Because of these limits, the SNB does not respond to economic downturns as aggressively as it needs to. Therefore, inflation (the growth rate of the general price level) has been on average too low since the Financial Crisis. The SNB defines price stability as an inflation rate between 0% and 2%. Deflation, that is a sustained decline in the price level, is not in line with the SNB’s mandate. Before the Financial Crisis, inflation averaged 1% per year. Since then, inflation fell to slightly negative territory. This mild deflation traps the SNB in a vicious circle. Low inflation leads to low nominal interest rates, which limits how strongly the SNB can lower its interest rate target during a recession. Because interest rates do not fall during a recession, the Swiss franc becomes more attractive compared to foreign currencies, which leads to an appreciation. Therefore, the SNB must use foreign exchange interventions to avoid an excessive appreciation. Because the SNB is not willing to offset the full appreciation, prices tend to fall as firms try to offset the loss in competitiveness. And so, the circle continues.
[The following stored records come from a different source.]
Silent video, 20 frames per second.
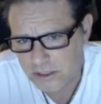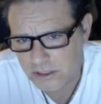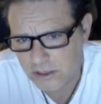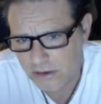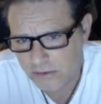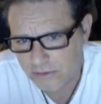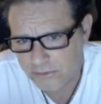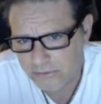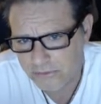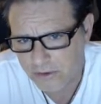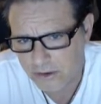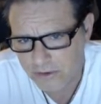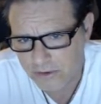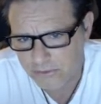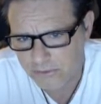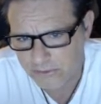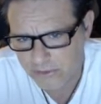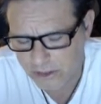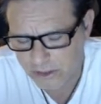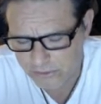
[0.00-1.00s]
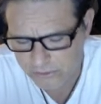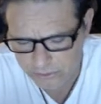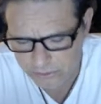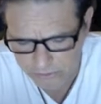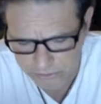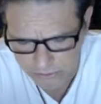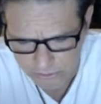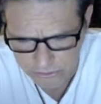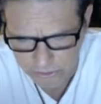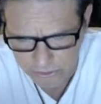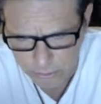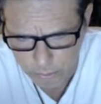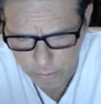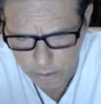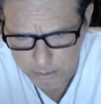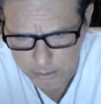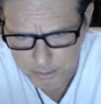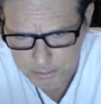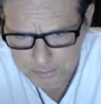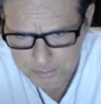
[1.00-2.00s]
Carol Zucker said. She's the
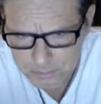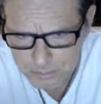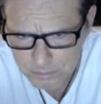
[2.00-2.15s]
chairwoman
But why is deflation harmful at all? This is best illustrated with an example. The revenue of a bakery is determined by how many breads it sells and the price it charges. It uses these revenues to pay salaries, buy flour, and repay a loan. A decline in demand during a recession causes a fall in the number of breads it sells. Because of the reduction of its revenues, it becomes more difficult to cover its costs. The bakery may resort to layoffs to reduce its costs or even go bankrupt. The impact of deflation is more subtle. A general decline in the price level reduces the revenues of the bakery as well. At the same time, the price of flour and bread are lower than what they would have been. However, employment and debt contracts usually specify the amount that must be paid and cannot be easily renegotiated. Therefore, the bakery will also find it more difficult to pay the salaries and repay its loan.
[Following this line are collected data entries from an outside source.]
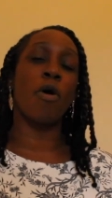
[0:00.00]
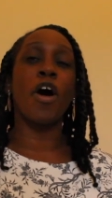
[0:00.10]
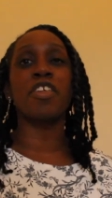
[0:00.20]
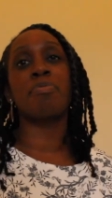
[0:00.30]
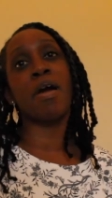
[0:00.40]

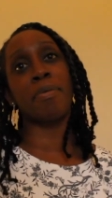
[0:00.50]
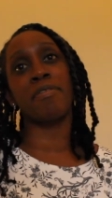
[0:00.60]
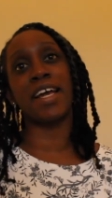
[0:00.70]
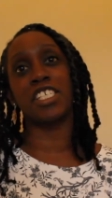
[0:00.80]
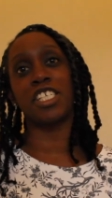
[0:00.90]
what are the
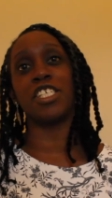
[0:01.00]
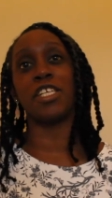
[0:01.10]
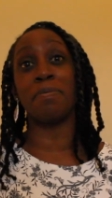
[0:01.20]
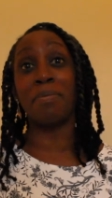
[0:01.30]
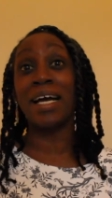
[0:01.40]
preparations
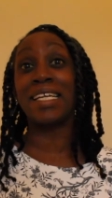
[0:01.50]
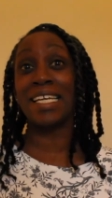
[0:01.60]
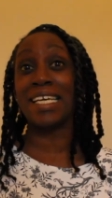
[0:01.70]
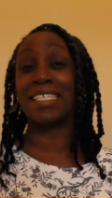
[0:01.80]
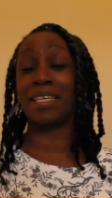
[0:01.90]
you might
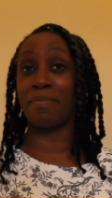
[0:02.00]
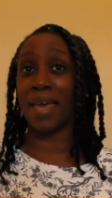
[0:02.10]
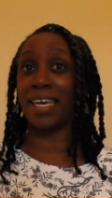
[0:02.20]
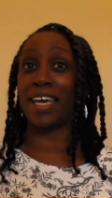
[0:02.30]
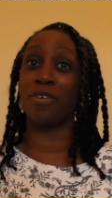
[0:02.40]
need to
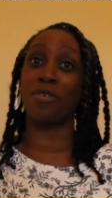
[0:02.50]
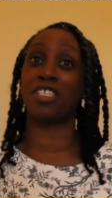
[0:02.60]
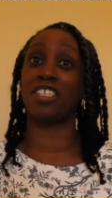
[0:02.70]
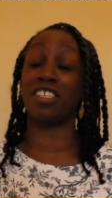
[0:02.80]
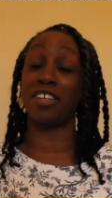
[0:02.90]
make in
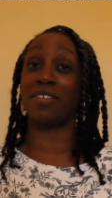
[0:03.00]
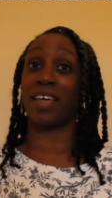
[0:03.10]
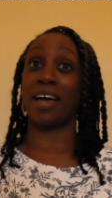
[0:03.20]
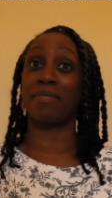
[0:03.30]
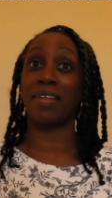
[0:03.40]
order to do
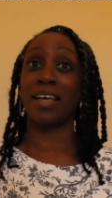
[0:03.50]
that?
The Financial Crisis has clearly outlined the limits to monetary policy. While the SNB is by no means the only central bank grappling with the low-interest rate and low-inflation environment one wonders whether this issue is taken seriously enough. The European Central Bank, for example, has publicly called for a more active fiscal policy. Another solution are novel monetary policy strategies that relax these limits. The Federal Reserve, the central bank of the United States, has already introduced a new strategy in which it promises to let prices increase more strongly after a severe recession. The goal of this strategy is to convince firms and their creditors that their revenues will quickly rise once the crisis is over. If this announcement is credible, everybody will be more optimistic that firms will meet their obligations. Therefore, firms may shed fewer jobs and will less likely default. 
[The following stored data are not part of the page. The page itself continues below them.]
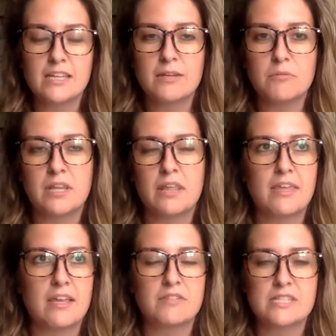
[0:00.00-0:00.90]
when they
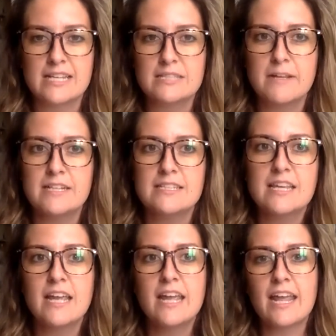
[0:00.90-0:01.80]
think of assessments,
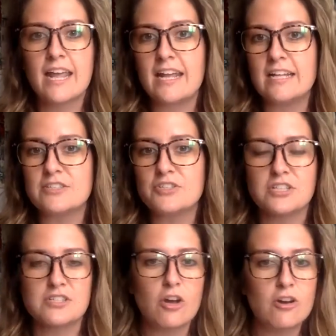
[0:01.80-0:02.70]
it's
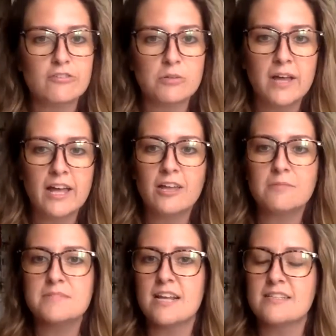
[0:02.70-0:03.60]
just
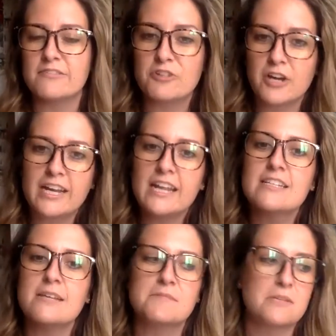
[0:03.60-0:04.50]
overwhelmed, tons of grading,
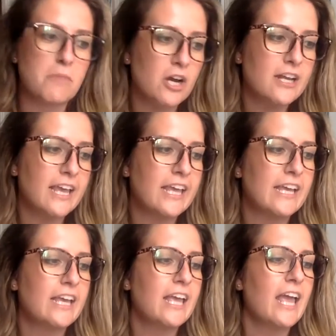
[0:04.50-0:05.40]
tons of
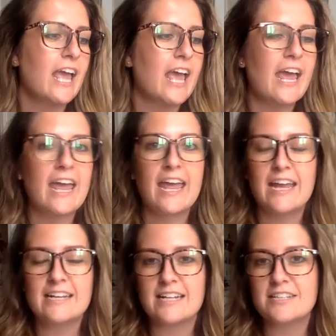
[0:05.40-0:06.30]
marking,
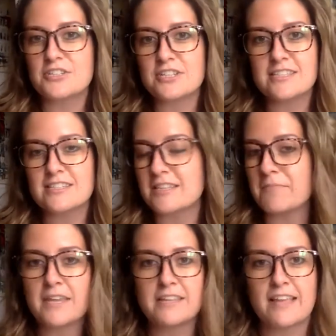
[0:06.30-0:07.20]
and it's just
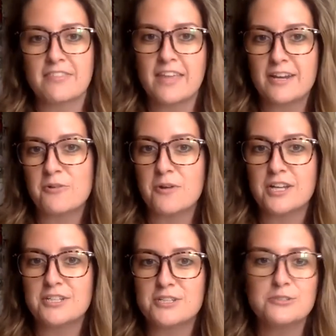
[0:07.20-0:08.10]
something that they don't want
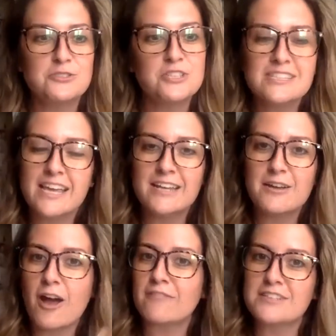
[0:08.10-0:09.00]
to do, just like
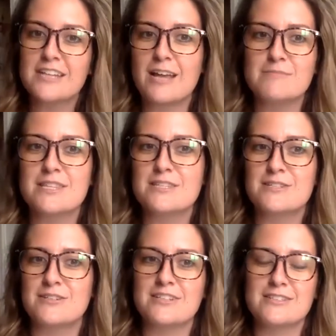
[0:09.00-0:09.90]
oftentimes the
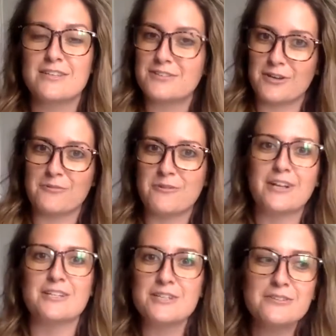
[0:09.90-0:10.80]
students don't
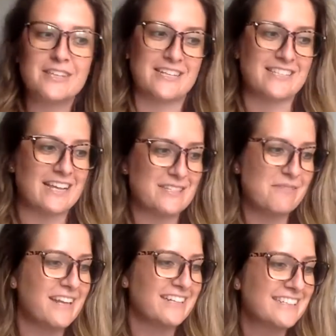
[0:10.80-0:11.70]
want to do the
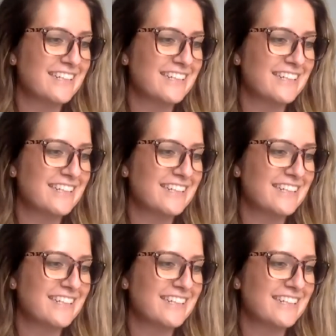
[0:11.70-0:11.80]
assessment.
Whether such novel strategies work in practice is still an open question. The SNB’s current monetary policy strategy, introduced in 2000, has worked relatively well for the first 10 years. Afterwards, however, it is at least partly responsible for low inflation, low interest rates, and a massive increase of the SNB’s balance sheet. A through review, possibly engaging academics and the public, would not only force the SNB to rethink its strategy, but also foster the public’s trust in this important Swiss institution.